Retype the listing found below exactly, but leave out each picture.
Top of Data shown
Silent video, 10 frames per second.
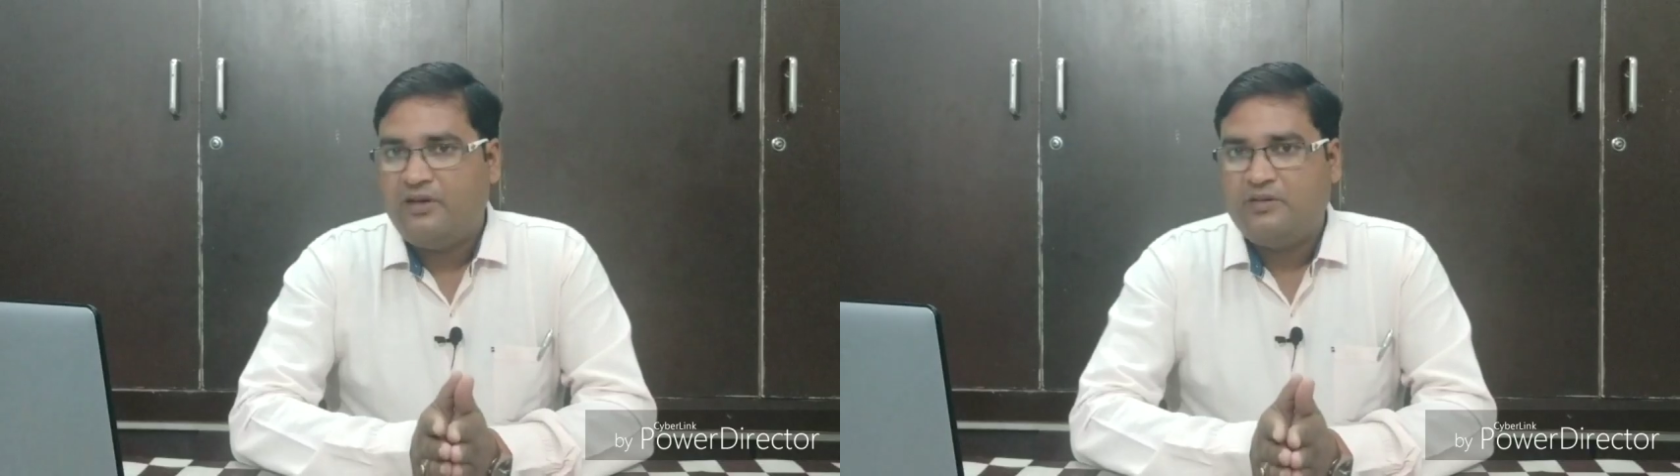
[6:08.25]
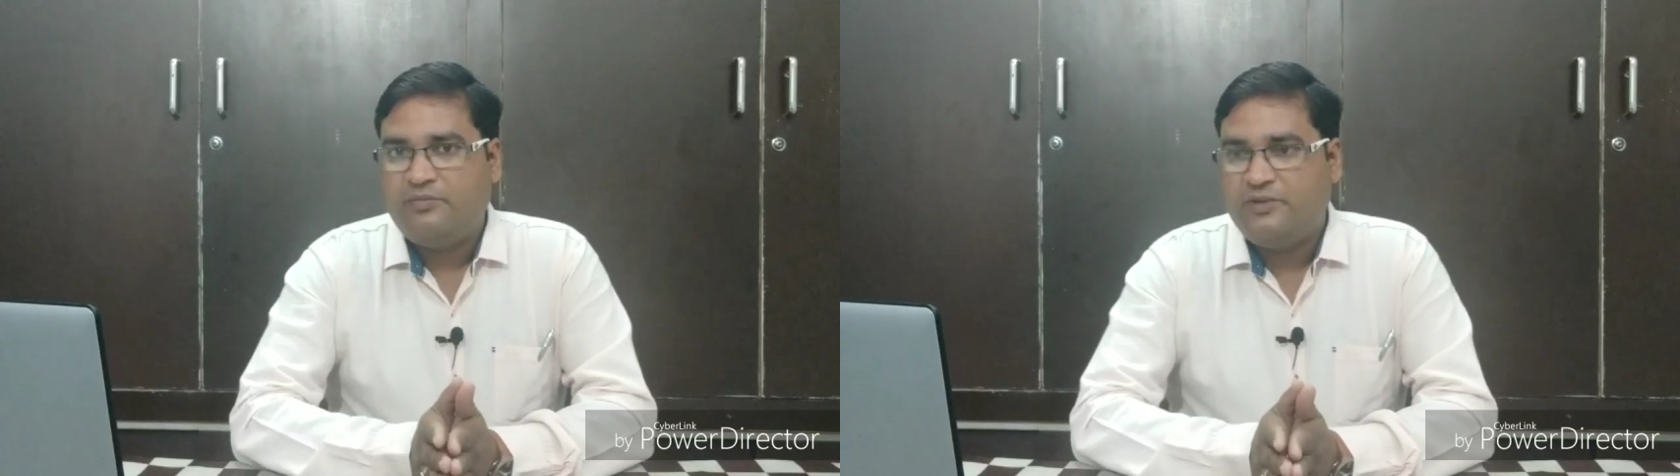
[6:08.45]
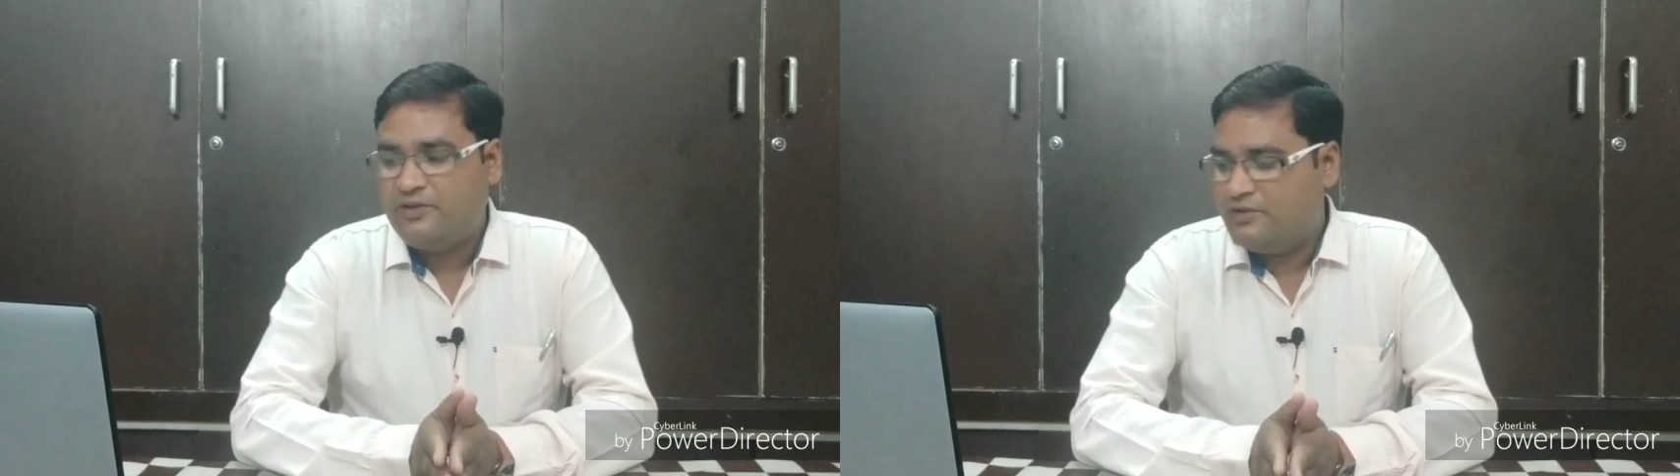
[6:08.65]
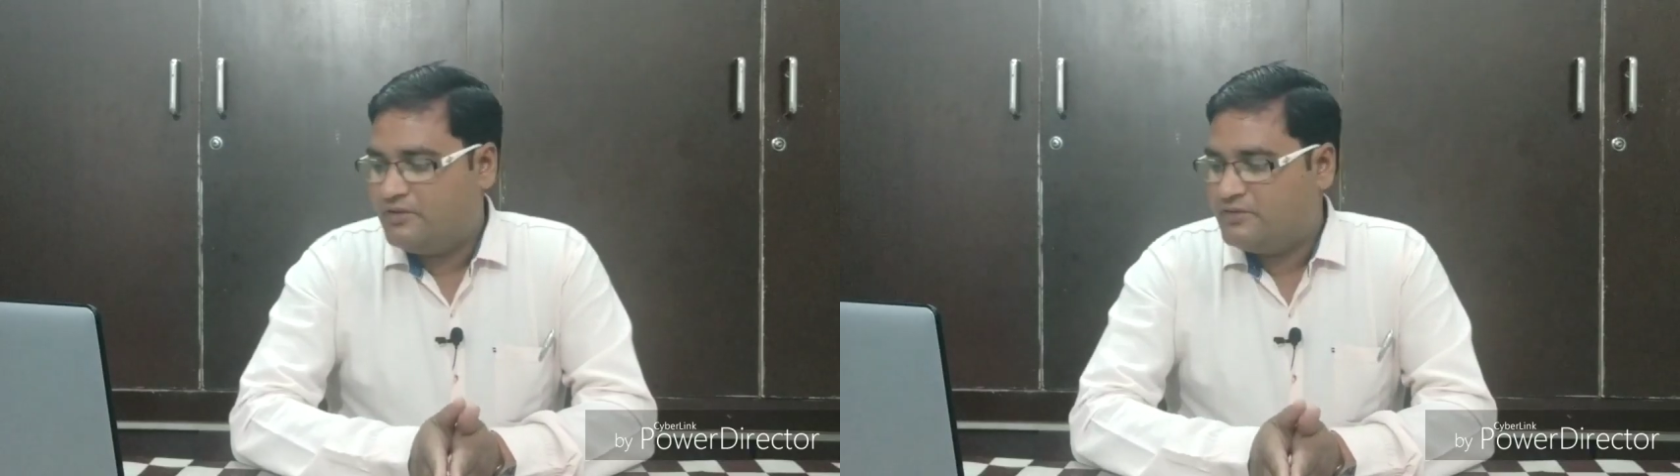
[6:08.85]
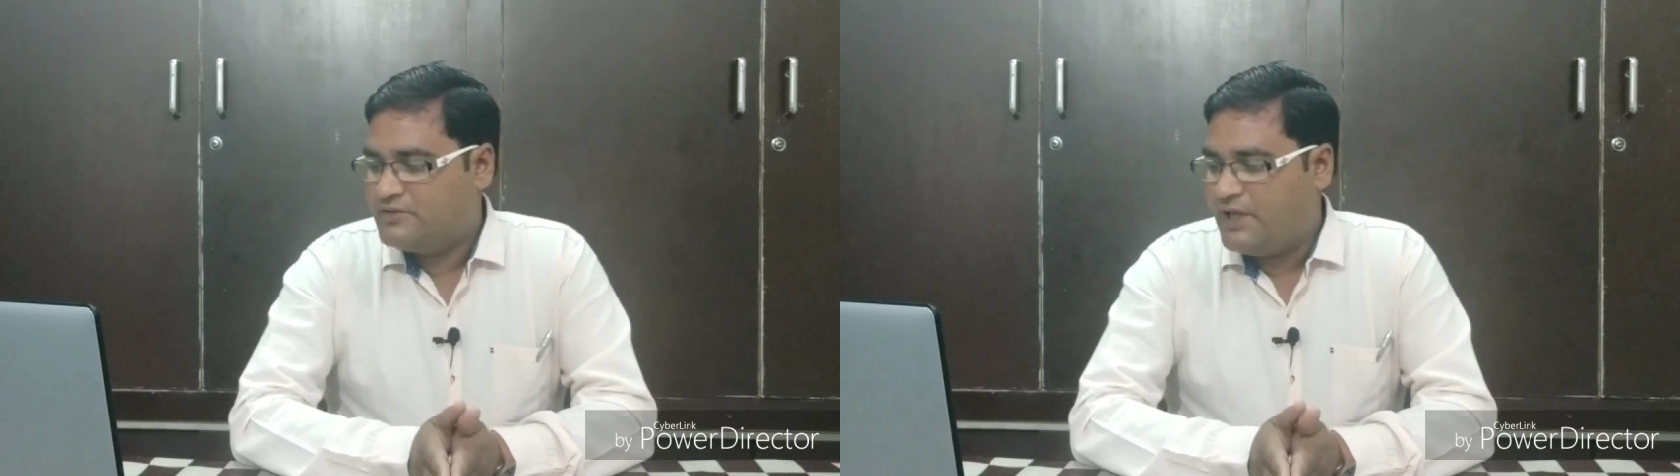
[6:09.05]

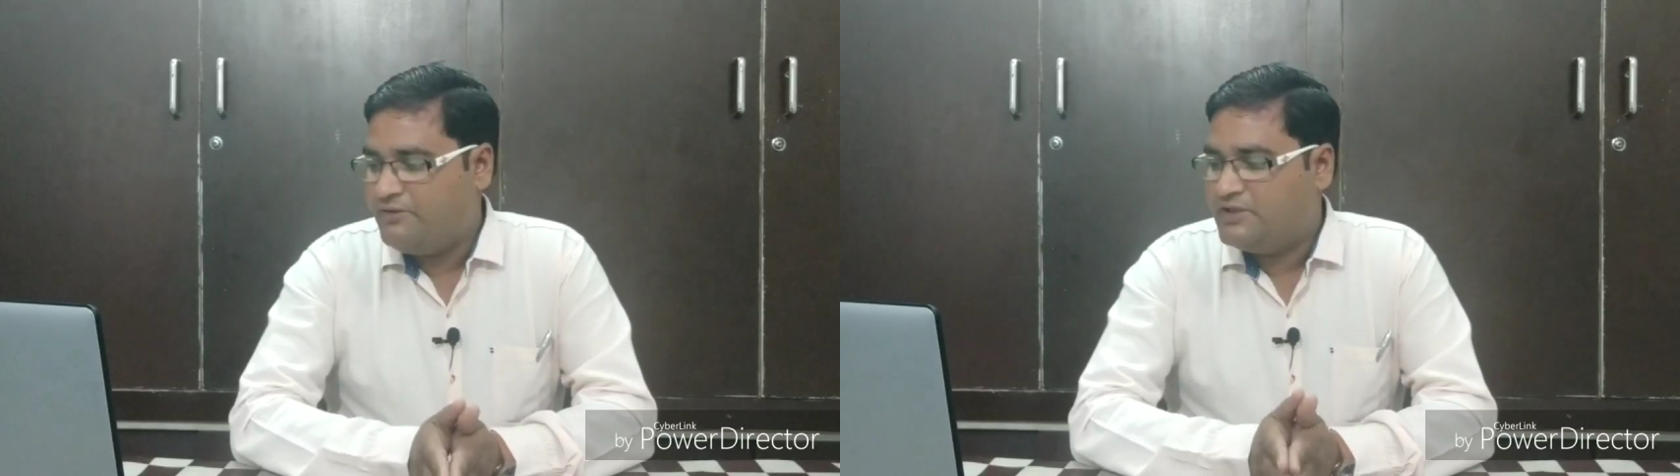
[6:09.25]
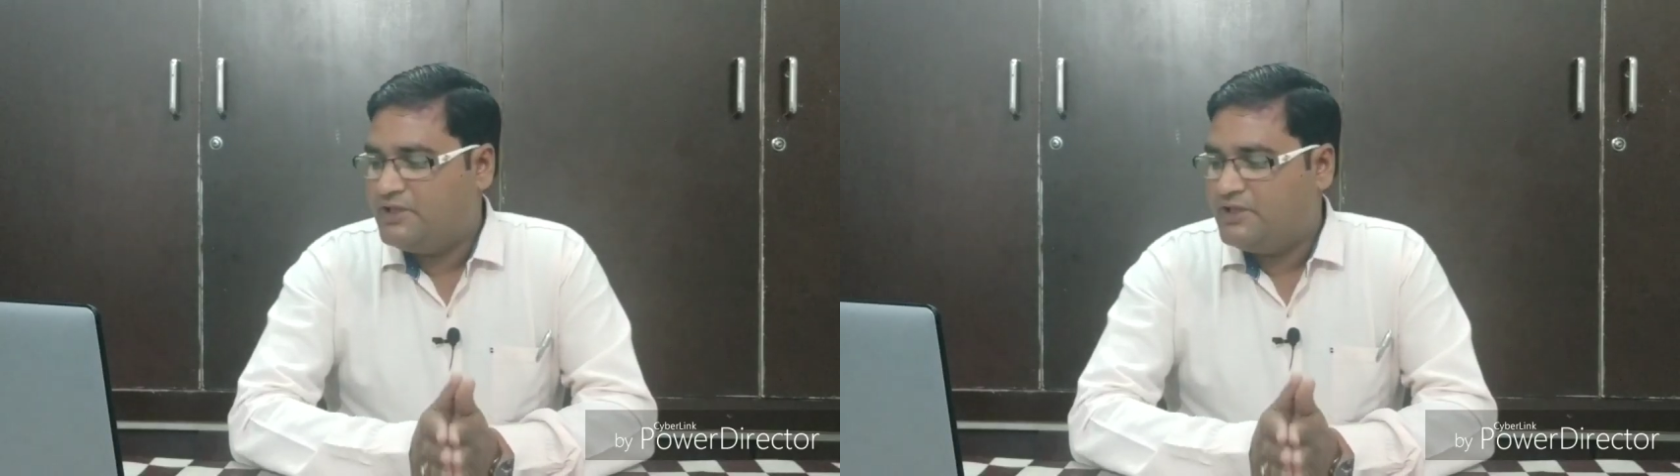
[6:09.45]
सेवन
Bottom of Data shown
Solution for this exercise »
Silent video, 10 frames per second.
[6:08.25]
[6:08.45]
[6:08.65]
[6:08.85]
[6:09.05]

[6:09.25]
[6:09.45]
सेवन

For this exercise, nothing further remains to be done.